Wilkinson S, Teh B T, Davey K R, McArdle J P, Young M, Shepherd J J
Department of Surgery, University of Tasmania, Hobart, Australia.
Arch Surg. 1993 Jun;128(6):683-90. doi: 10.1001/archsurg.1993.01420180085016.
Little data are available on the natural history of untreated multiple endocrine neoplasia type 1 (MEN-1). These data are essential in deciding treatment that may carry significant morbidity. We determined the causes of death in a large MEN-1 kindred with data available over a period of 130 years. Most cases were unrecognized as MEN-1 at the time of patient's death.

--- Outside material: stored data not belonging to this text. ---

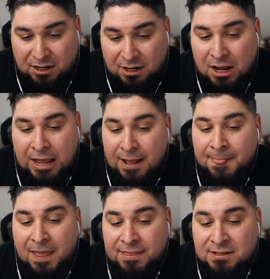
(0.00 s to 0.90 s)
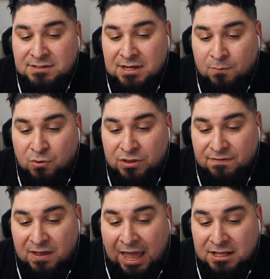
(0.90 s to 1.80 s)
it. And then same with
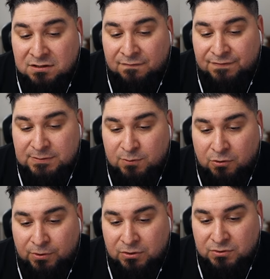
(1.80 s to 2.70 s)
ads on Facebook Reels.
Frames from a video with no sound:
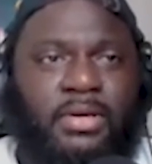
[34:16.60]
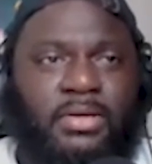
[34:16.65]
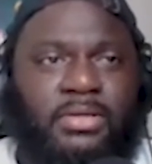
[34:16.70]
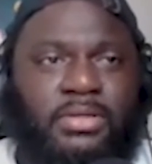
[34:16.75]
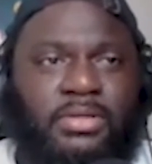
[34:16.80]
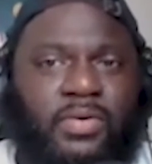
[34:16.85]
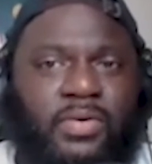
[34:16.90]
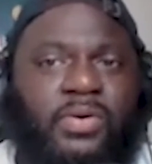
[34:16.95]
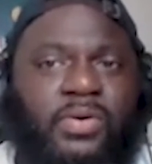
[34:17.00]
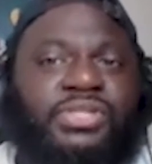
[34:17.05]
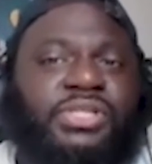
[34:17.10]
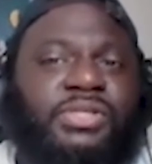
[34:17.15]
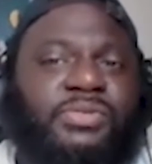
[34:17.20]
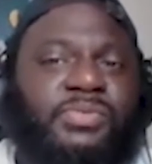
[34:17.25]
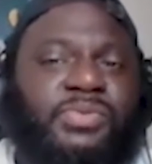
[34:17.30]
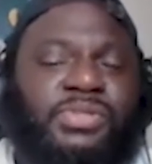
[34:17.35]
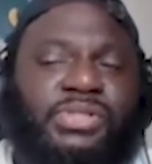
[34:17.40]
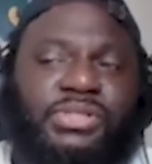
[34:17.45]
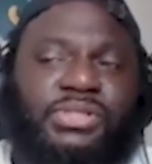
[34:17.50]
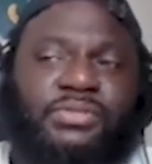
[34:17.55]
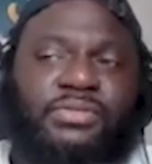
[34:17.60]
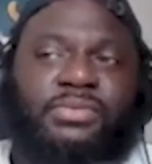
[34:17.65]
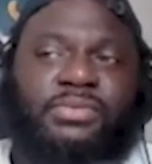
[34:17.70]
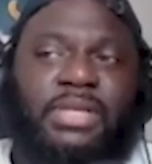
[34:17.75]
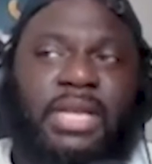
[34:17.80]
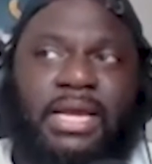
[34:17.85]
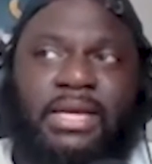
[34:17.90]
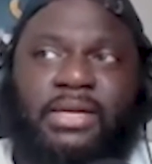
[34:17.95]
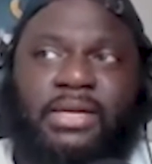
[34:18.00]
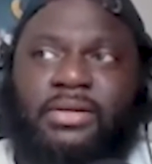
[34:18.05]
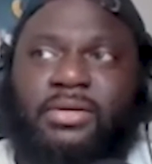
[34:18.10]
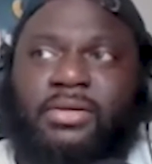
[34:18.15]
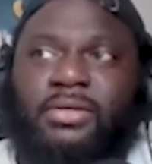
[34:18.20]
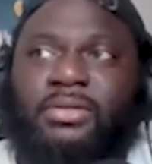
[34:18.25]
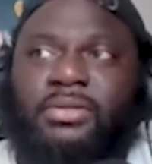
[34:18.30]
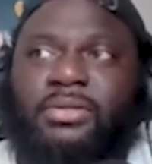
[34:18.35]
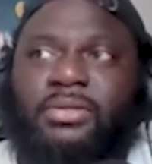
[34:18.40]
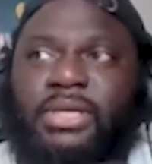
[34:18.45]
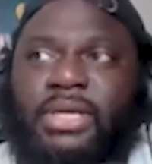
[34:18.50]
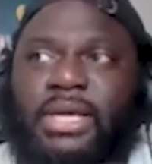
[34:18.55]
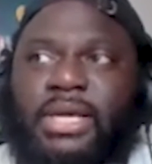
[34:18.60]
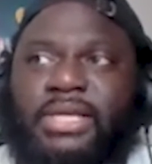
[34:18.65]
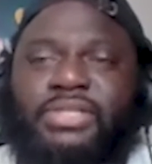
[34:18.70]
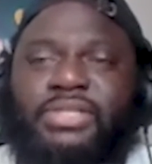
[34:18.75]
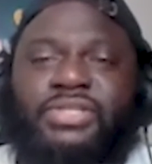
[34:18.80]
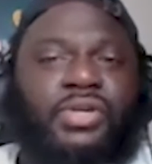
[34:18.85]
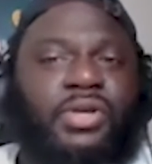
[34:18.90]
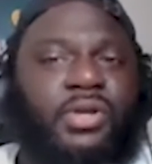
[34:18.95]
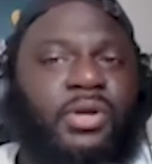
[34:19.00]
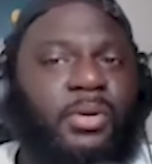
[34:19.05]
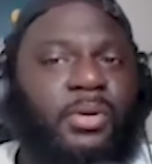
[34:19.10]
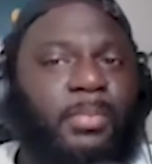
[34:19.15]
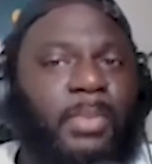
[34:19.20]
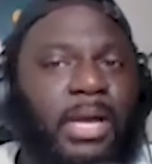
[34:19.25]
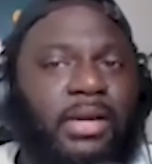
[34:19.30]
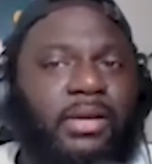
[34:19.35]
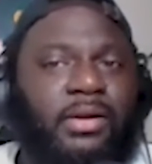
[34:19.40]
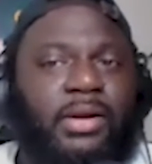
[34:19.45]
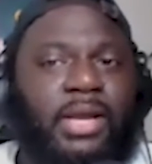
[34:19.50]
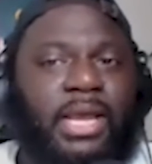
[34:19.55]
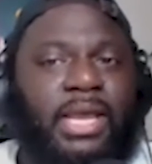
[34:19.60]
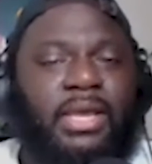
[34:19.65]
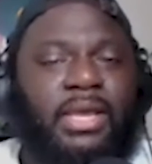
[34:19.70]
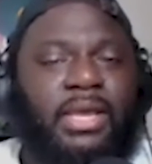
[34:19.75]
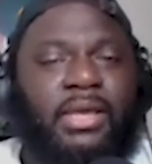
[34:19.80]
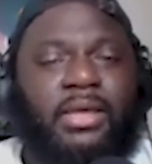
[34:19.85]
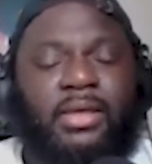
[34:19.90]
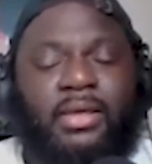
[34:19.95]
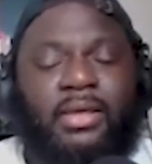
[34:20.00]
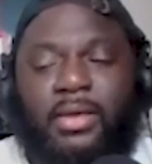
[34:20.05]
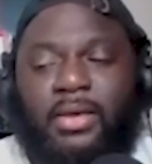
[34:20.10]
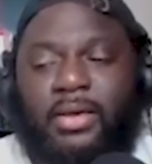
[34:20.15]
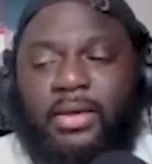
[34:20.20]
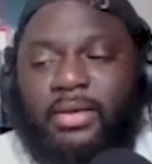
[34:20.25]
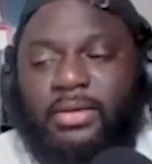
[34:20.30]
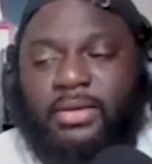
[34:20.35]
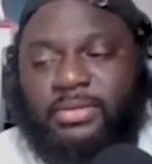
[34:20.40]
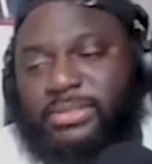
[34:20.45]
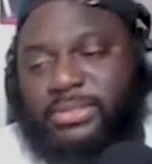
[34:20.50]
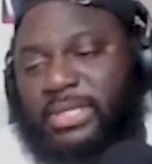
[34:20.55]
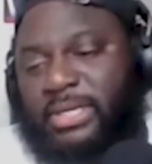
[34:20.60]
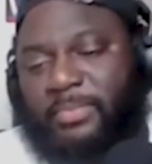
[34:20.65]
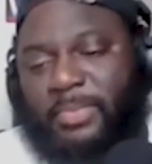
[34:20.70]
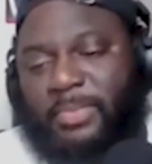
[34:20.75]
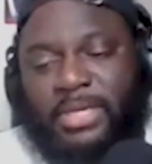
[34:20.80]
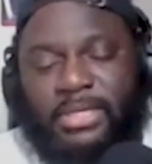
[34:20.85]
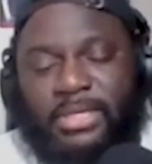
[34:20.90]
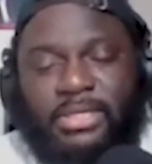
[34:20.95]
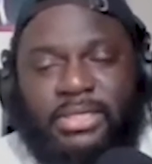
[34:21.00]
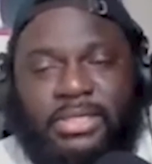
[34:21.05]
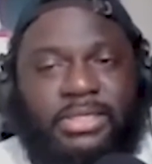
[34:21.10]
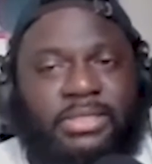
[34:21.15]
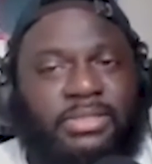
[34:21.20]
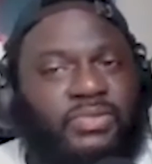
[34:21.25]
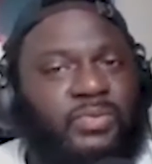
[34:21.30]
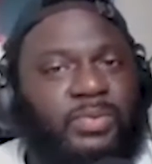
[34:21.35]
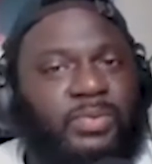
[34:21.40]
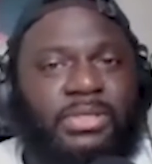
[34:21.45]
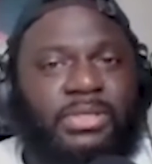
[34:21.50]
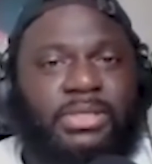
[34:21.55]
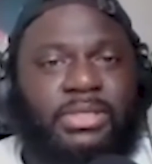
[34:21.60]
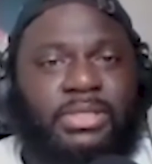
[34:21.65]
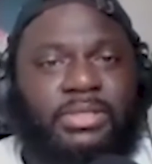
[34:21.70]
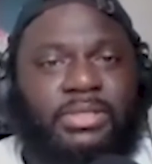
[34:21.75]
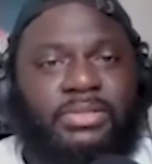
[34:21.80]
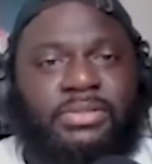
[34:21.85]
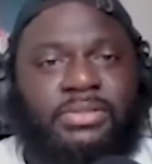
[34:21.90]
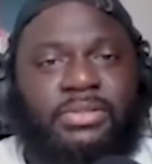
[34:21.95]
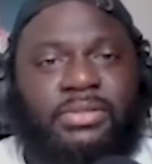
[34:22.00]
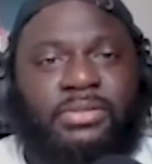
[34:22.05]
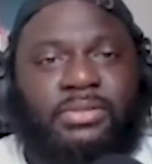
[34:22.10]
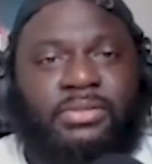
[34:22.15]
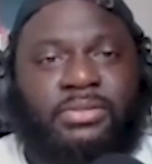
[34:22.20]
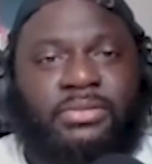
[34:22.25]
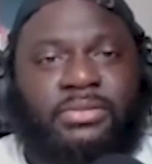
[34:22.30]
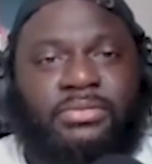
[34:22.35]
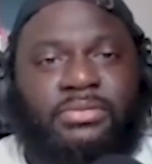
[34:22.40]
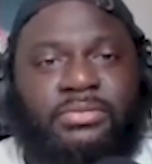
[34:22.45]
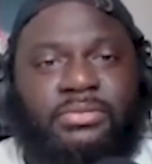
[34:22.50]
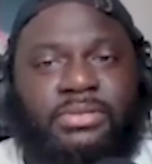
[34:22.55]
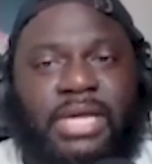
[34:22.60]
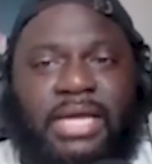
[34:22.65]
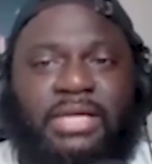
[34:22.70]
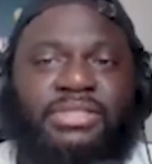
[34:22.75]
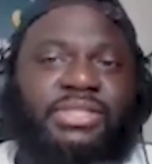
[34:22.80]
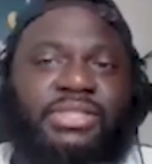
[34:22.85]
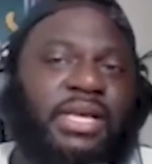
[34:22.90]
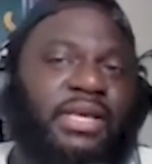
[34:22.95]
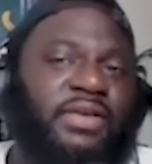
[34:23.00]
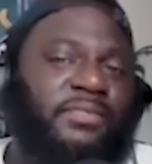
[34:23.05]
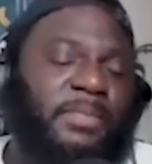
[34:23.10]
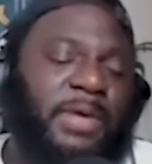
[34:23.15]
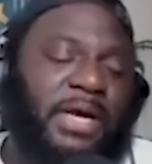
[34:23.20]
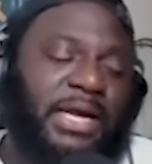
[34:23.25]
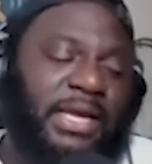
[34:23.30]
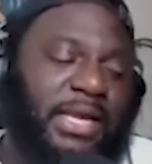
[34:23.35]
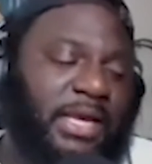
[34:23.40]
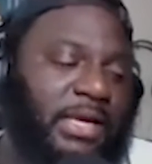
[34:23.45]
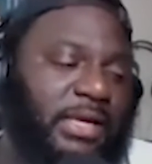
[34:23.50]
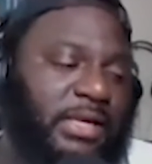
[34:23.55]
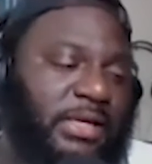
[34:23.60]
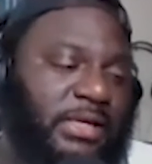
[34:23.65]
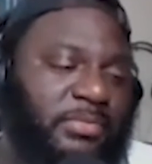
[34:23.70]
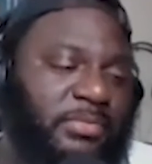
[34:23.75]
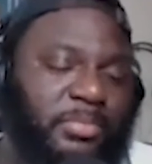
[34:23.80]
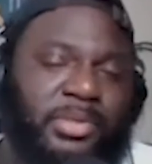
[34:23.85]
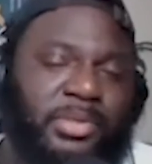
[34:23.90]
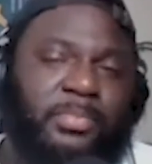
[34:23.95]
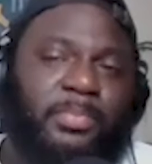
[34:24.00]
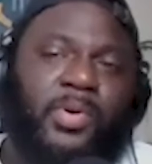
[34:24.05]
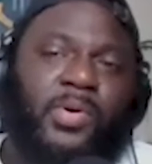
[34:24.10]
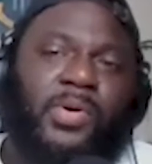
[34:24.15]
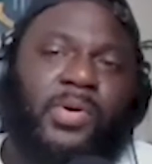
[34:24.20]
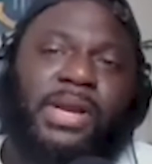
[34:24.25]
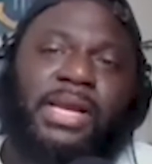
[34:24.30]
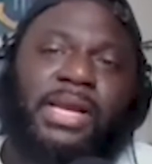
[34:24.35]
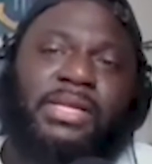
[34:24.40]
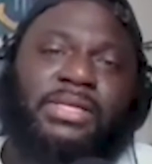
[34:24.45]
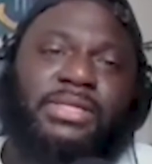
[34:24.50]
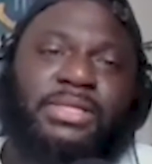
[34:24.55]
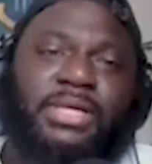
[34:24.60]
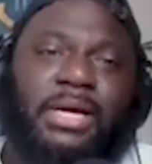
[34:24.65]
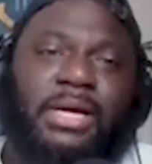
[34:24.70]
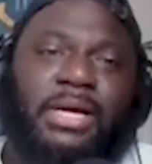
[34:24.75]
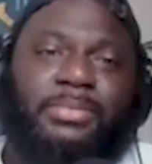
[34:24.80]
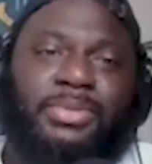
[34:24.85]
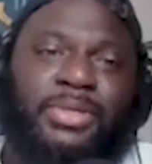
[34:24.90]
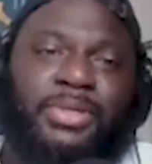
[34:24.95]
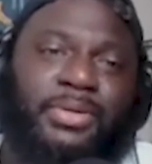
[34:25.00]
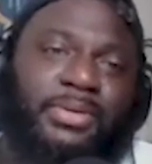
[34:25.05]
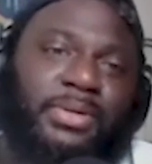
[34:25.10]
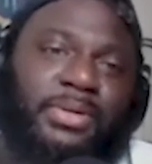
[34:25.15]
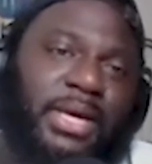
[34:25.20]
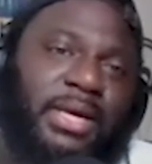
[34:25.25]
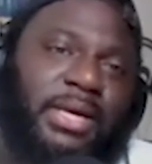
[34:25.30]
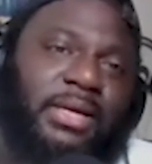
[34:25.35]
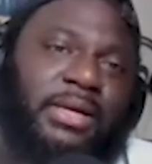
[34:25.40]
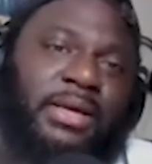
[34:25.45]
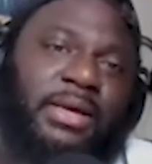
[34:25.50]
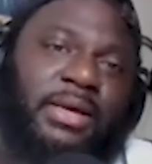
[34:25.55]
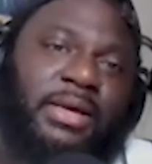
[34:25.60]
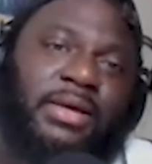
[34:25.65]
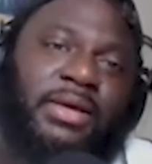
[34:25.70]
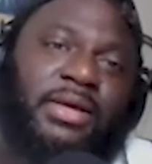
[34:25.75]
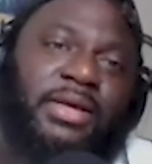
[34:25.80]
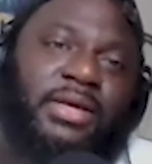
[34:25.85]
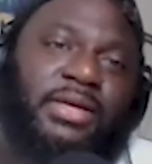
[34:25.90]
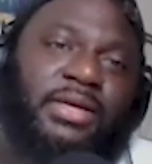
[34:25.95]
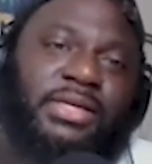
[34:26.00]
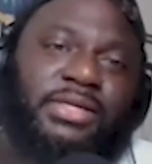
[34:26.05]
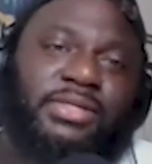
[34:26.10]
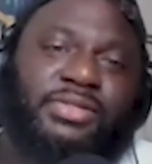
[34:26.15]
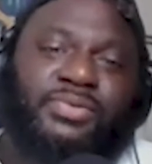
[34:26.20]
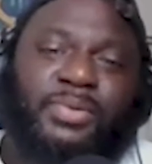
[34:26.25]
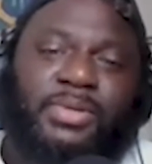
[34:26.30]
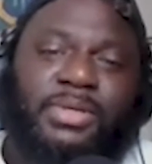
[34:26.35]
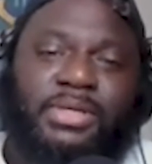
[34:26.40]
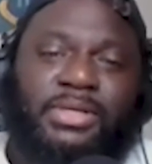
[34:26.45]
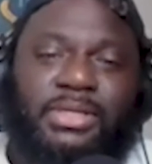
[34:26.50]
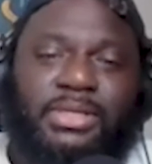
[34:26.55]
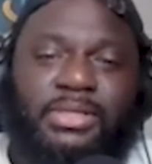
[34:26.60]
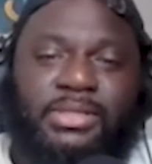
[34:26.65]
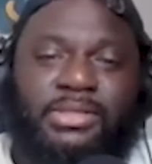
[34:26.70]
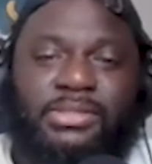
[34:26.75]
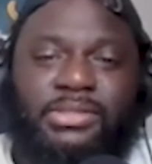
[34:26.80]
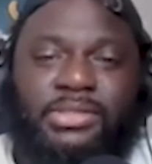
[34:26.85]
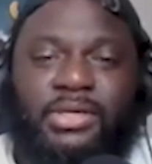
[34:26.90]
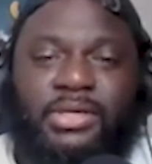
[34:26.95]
Or she was like insecure about her head. It's like, man, it is what it is. I shave my head, it'll be a point at the top. So hey, it is what it is.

Retrospective study of recorded medical data from 1861 to 1991.
One hundred fifty-nine deaths occurred, of which 46 were in individuals classified as "highly probable" of having MEN-1.
Of 46 deaths in those classified as "highly probable" of having MEN-1, 20 (43.5%) died of a recognized complication of MEN-1 (12 of malignant neoplasms, six of renal calculi, and two of peptic ulcer). If accidental deaths are excluded, 50% of the deaths in patients with MEN-1 were the result of MEN-1, and the mean age of death (50.9 years)was significantly younger than that of other family members.
It is concluded that MEN-1 leads to premature death, and that neoplasia rather than peptic ulcer disease is the main cause of death. Deaths from pituitary tumor or malignant endocrine tumors within the thorax were just as common or more common than deaths from pancreatic malignant neoplasms.